Pelosi Statement on Military Commissions
Contact: Brendan Daly/Jennifer Crider
House Democratic Leader Nancy Pelosi spoke on the House floor this afternoon in strong opposition to H.R. 6054 - Military Commissions Act. Three major amendments offered by Democratic Members were rejected by the Rules Committee. Below are Pelosi's remarks:
"It's been five years since 9/11, yet not one person who has been directly responsible for 9/11 has been prosecuted and punished. There's something wrong with this picture. And this bill today, because it does violence to the Constitution of the United States, also could produce convictions that may well be overturned because the bill does not heed the instructions from the Supreme Court - a Supreme Court friendly to this Administration - which has directed it to go back to the drawing board.
"Democrats, as well as Republicans, bring to this debate an unshakeable commitment to the proposition that terrorists who attack Americans must be caught, convicted, and punished in a judicial process that will withstand the scrutiny of the Supreme Court. We want them in jail, we want them punished, whatever that punishment is. We don't want it overturned, and that is what this debate is about today.
"The American people want those responsible for 9/11 to be prosecuted without further delay. It is five years later, and they want convictions to stick so that justice will not be further postponed.

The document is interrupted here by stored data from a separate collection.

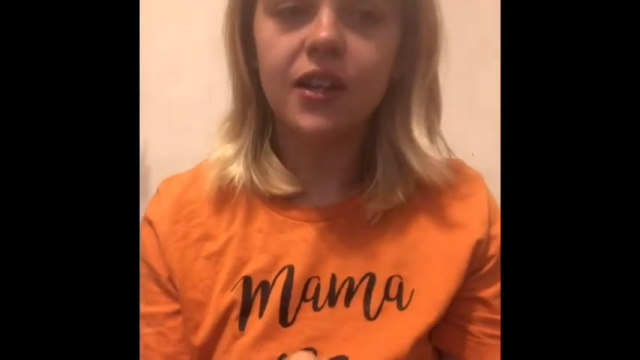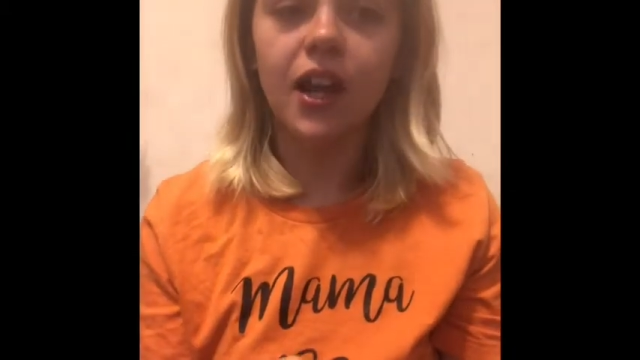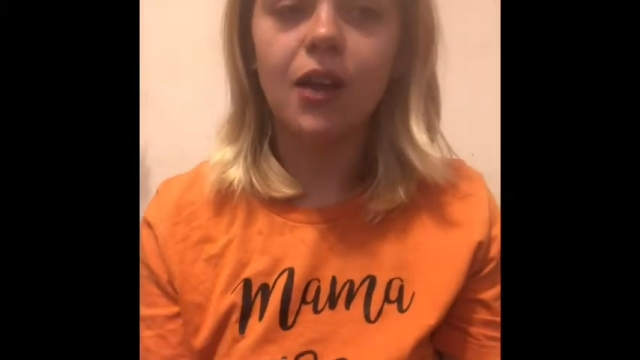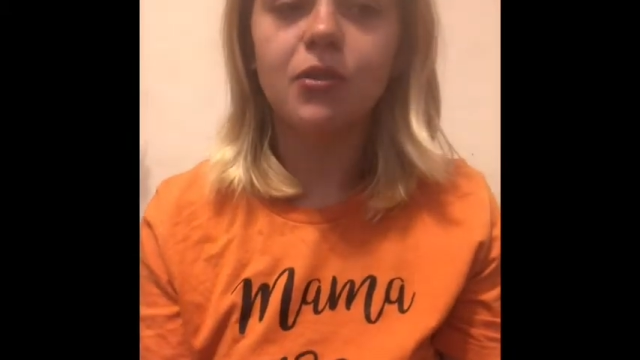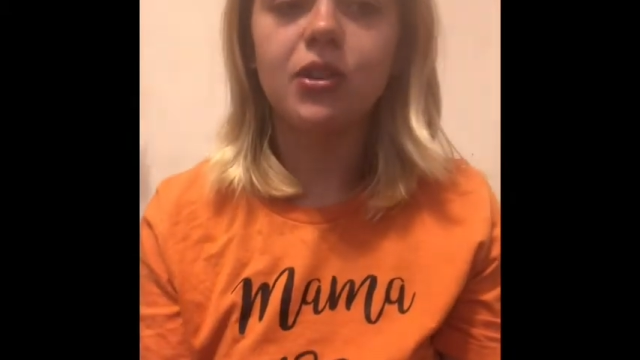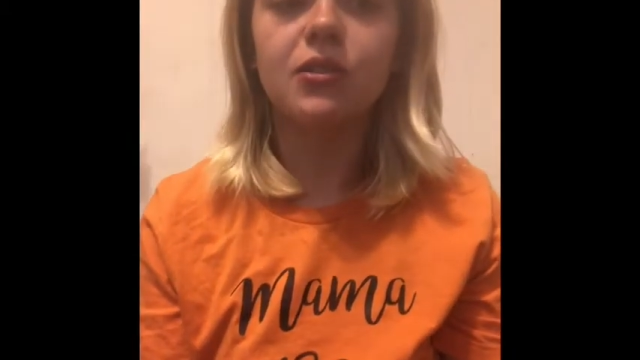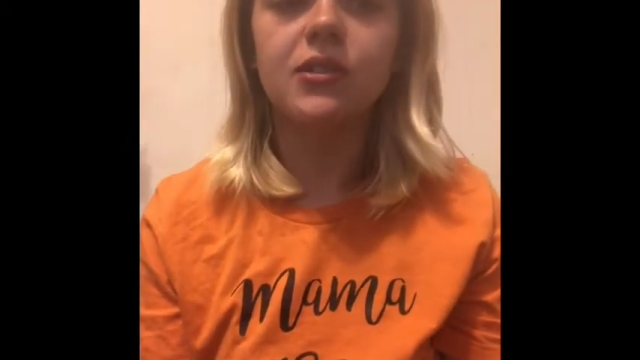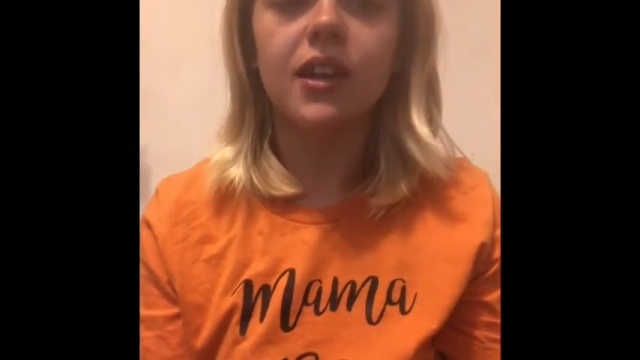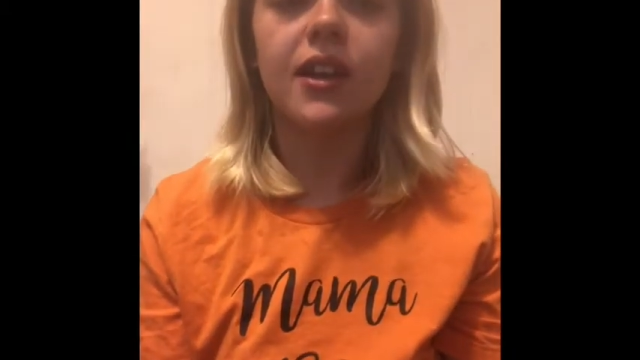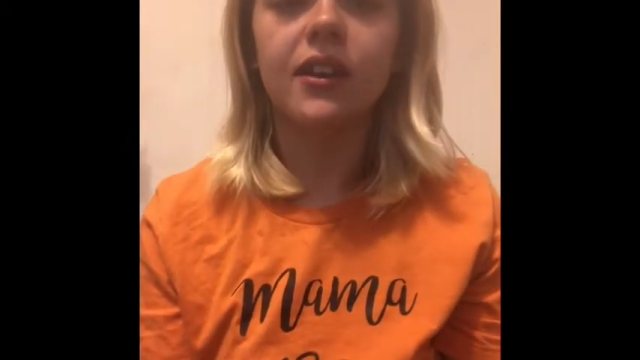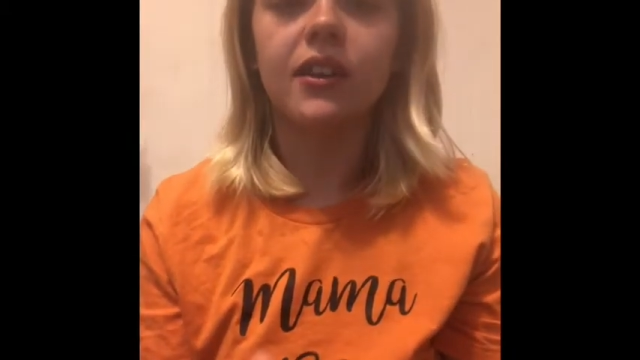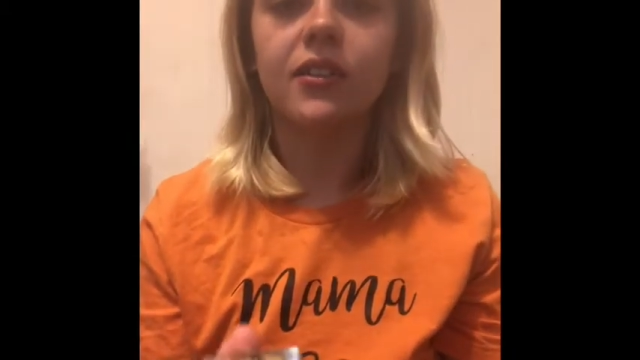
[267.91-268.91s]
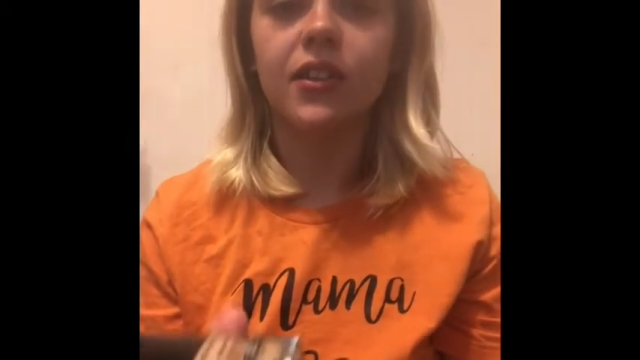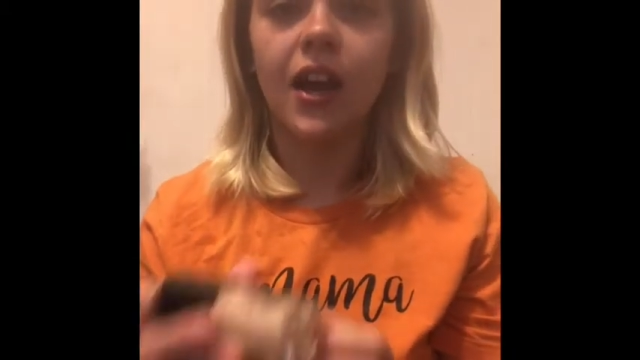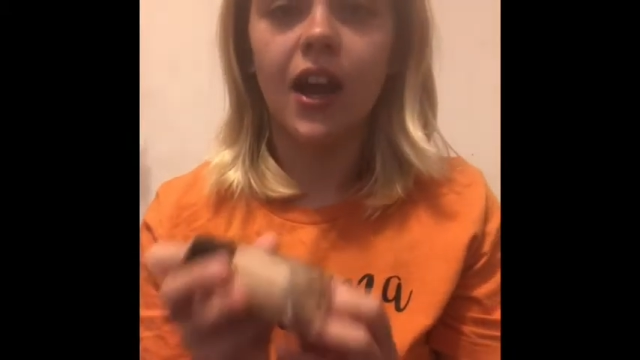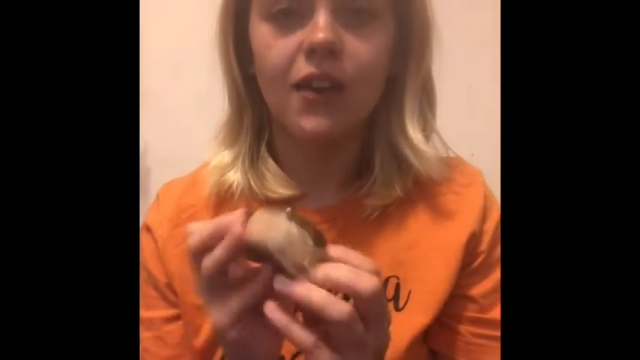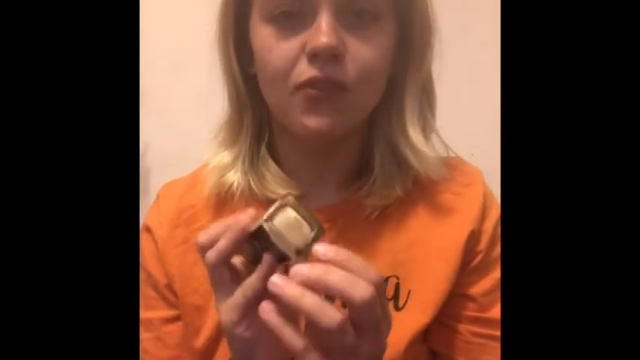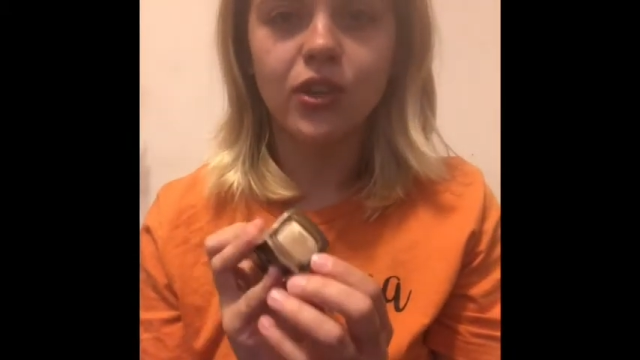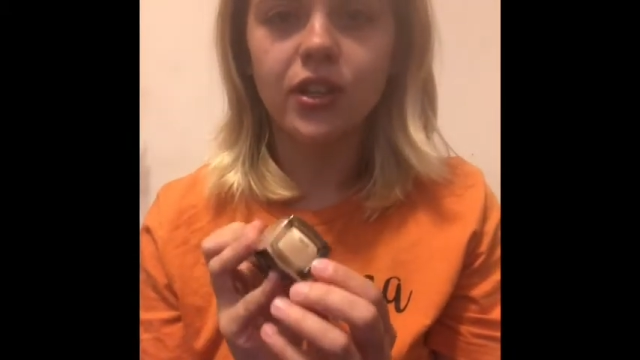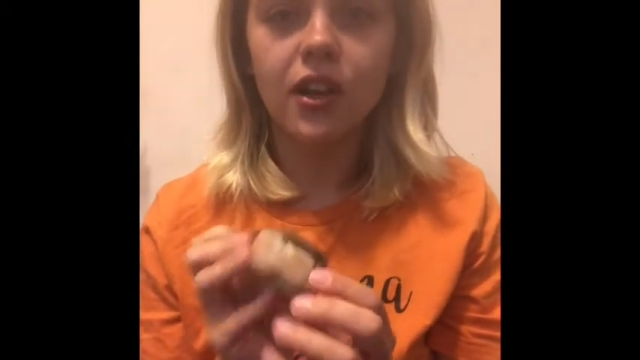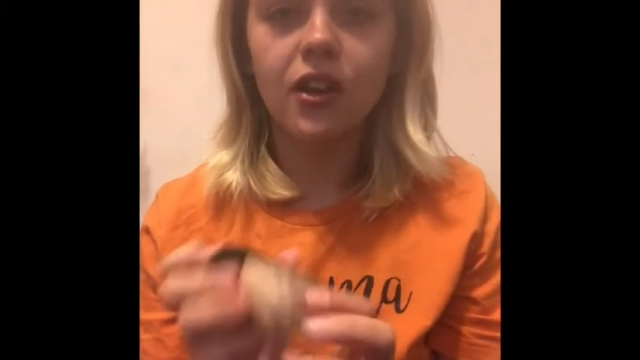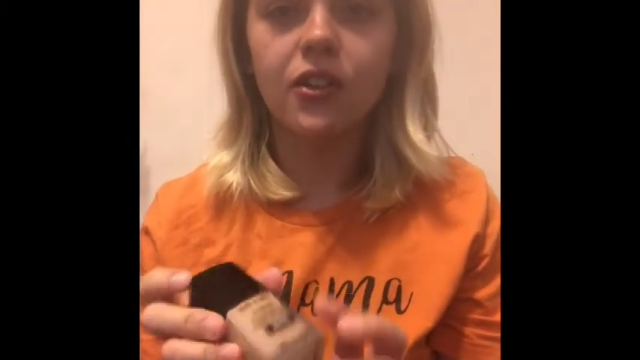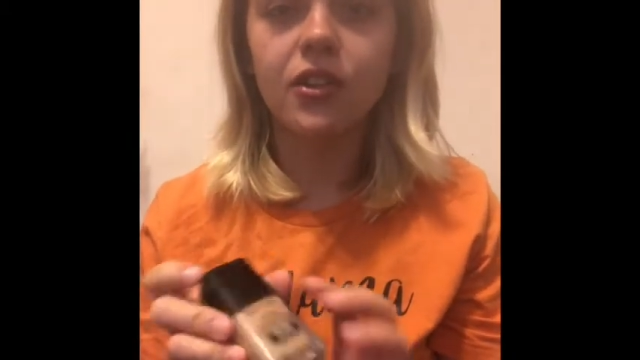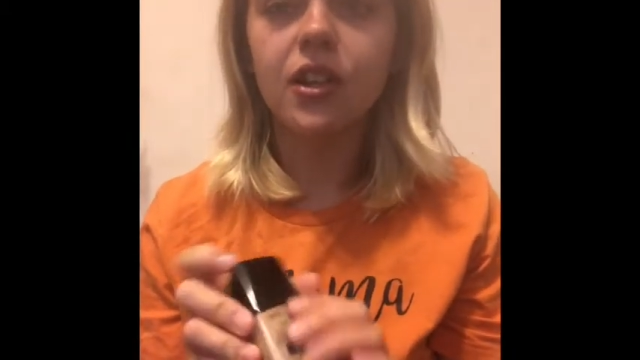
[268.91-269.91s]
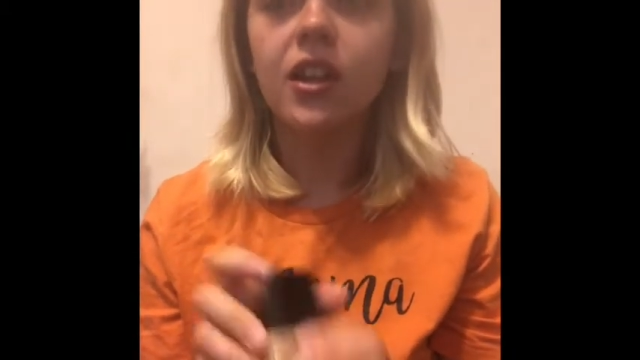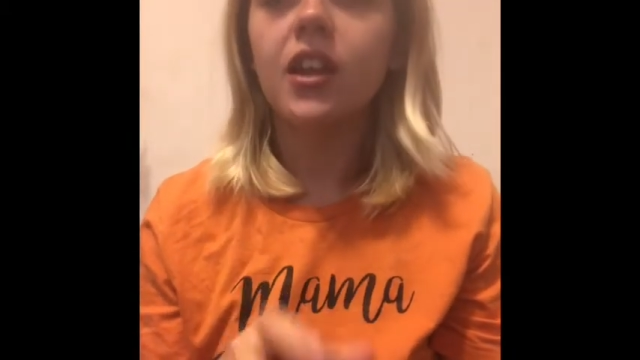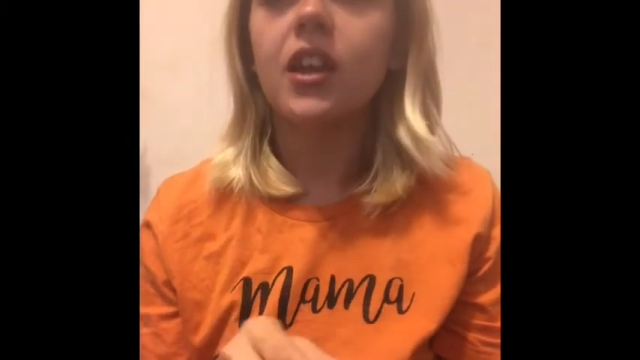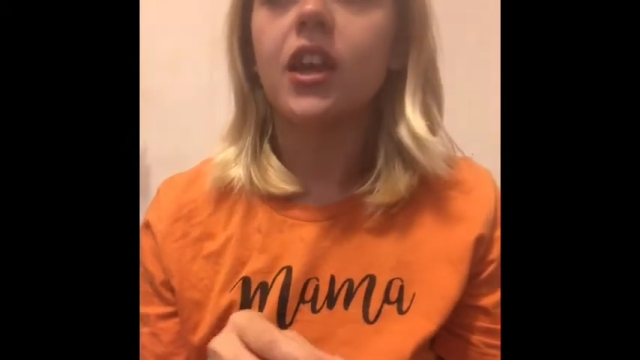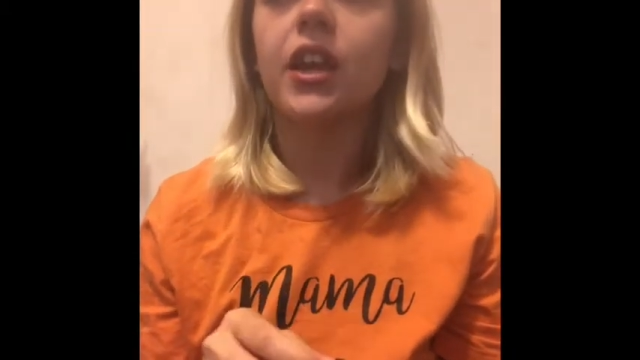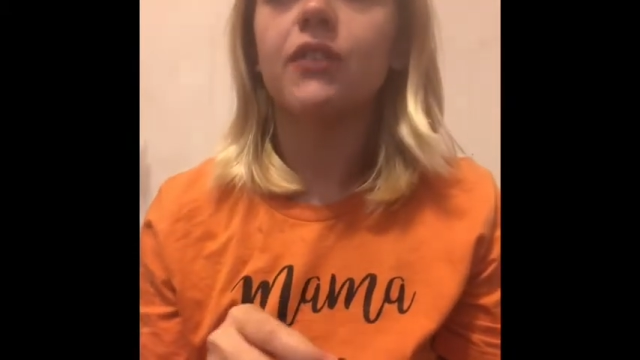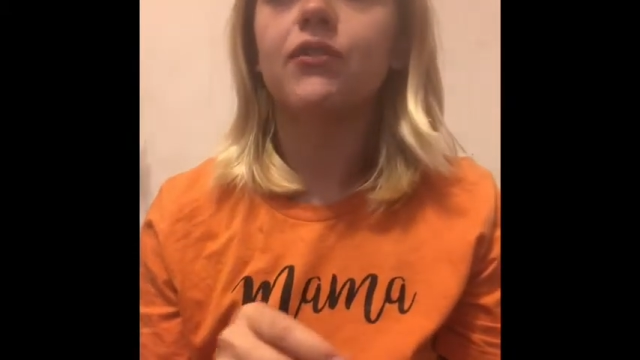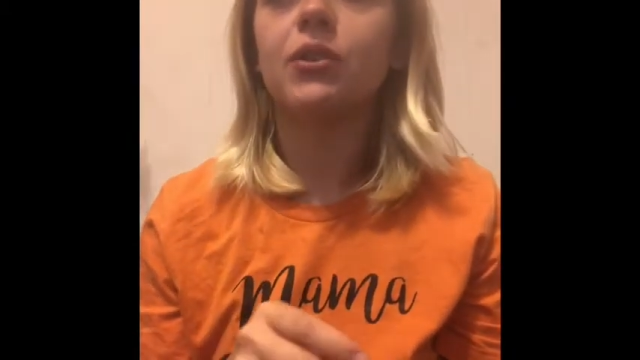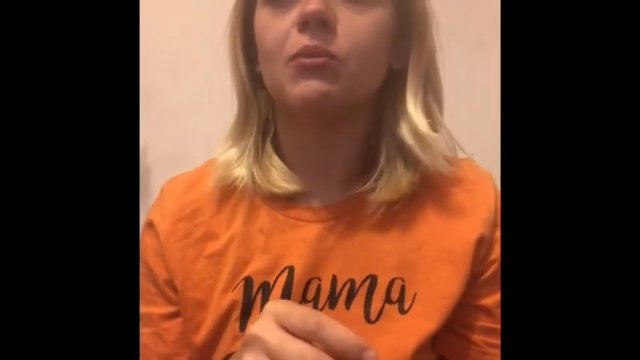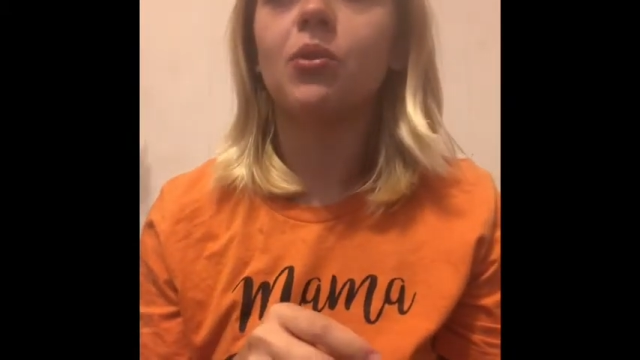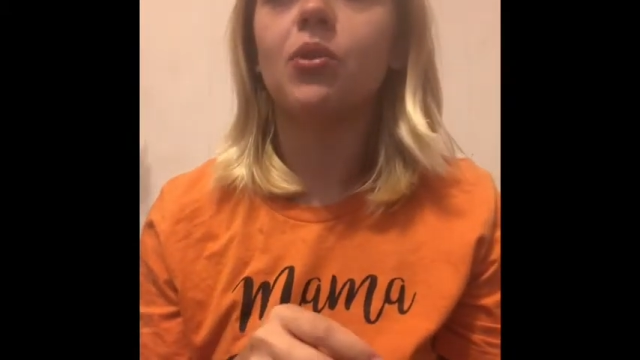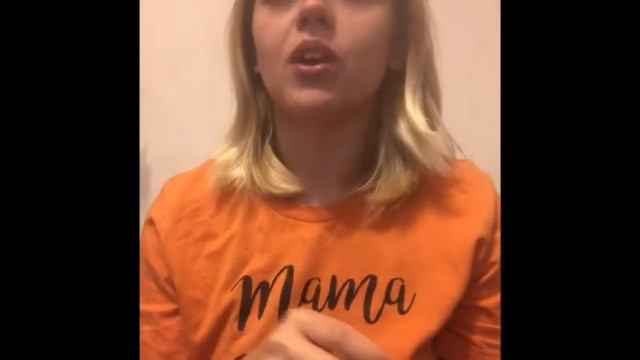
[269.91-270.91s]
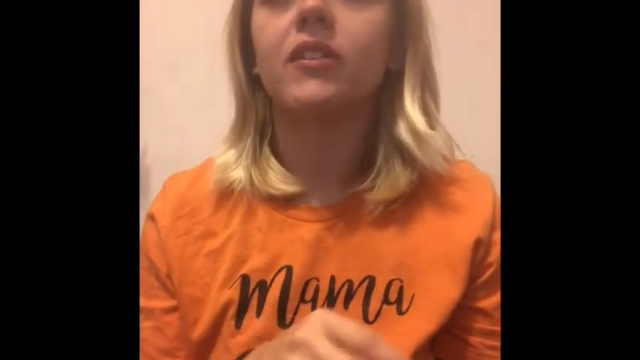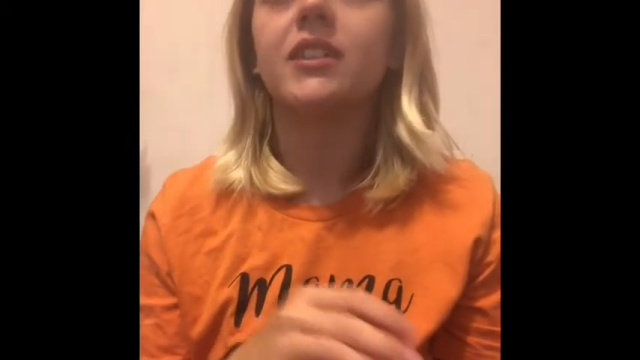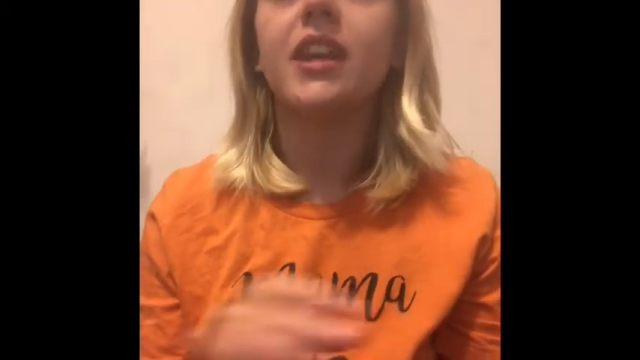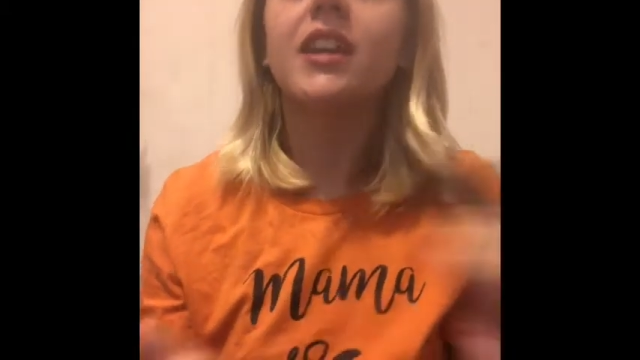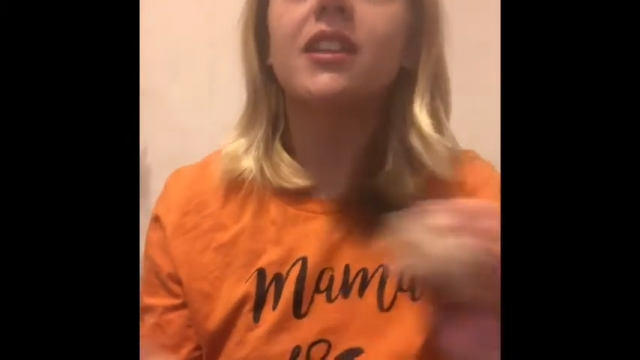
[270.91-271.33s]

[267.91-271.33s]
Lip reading: I would use like the ivory color. If you're more on the tan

"It is inexplicable. How do you explain to people that five years later, this has not happened? Not a single one of the planners even has been brought to trial. This bill does not help us achieve the goal of bringing anyone to trial. It is badly flawed. It threatens the safety of our troops, our ability to prosecute terrorists effectively, our ability to protect the American people, and to honor our oath of office to protect and defend the Constitution.
"Rather than welcoming suggestions for improvements, Republicans refuse to hear them at all. The only recourse we have is to defeat this rule so that we can offer amendments to address some of the bill's most glaring deficiencies in the areas of habeas corpus, standards of the Geneva Conventions, and the appeals process.
"If we do not, I believe that we are headed for a repeat of Hamdan vs. Rumsfeld - a Supreme Court defeat for the President and a decision that sends us back to square one in terms of bringing those responsible for 9/11 to trial.
"By seeking to strip federal courts of habeas corpus review, this bill is practically begging to be overturned by the courts. Habeas corpus is one of the hallmarks of our legal system and our democracy. It is the last line of defense against arbitrary executive power. On that subject we had an amendment proposed by Congressman Marty Meehan that was rejected by the Rules Committee. Hopefully, we can reject the previous question so that we can bring that up.
"Permitting indefinite detention under conditions that cannot be challenged in court is so contrary to our history and our values that it should raise all sorts of red flags.
"Yet this bill rushes us headlong into a court-stripping misadventure that will have disastrous consequences for our efforts to combat terrorism. Let us not go there.
"In addition, the bill establishes an appeals process that ignores the existing, highly respected, appellate military system that provides a direct route to the Supreme Court. Rather than deferring to the military justice system that is respected by the military, now in place, the bill creates a new appeals court with no track record and a longer path to Supreme Court review, which will delay justice.
"Perhaps most distressing, this bill could very well boomerang on us - putting American troops in danger. Redefining the Geneva Conventions in ways that lower the treatment standards the Conventions create poses a real risk to American forces.
"This is a time when the Golden Rule really should be in affect. Do not do unto others, what you would not have them do unto your troops, your CIA agents, your people in the field.
"For 60 years, we have understood that our military personnel are best protected by an international commitment to the highest possible standards for the treatment of prisoners. Why would we want to do something that at the same time jeopardizes the safety of our troops and weakens the moral basis for our efforts against terrorists? Experts have testified over and over again that that kind of treatment does not produce the intelligence that has the value and reliability that we need to protect the American people and to bring these terrorists to justice.
"Democrats have proposed amendments on these issues: habeas corpus, the Geneva Conventions, the appeals process. But the rule as drafted will not allow us to consider them. This House once again is shutting us down on debate. Just yesterday, this House said No' to the resolution that said we want all Members of Congress to see the National Intelligence Estimate so that we can stipulate together, to a set of facts on how the war in Iraq is having a negative impact on the war on terror. Yesterday, they said No.' Today, they said No.' It's just a constant chant. These subjects are too important to allow that result to stand.
"Let us do the job we were elected to do on this, one of the pivotal issues of our time. Let us honor our oath of office to protect and defend the Constitution and our responsibility to protect the American people and to prosecute and punish those who would do harm to them."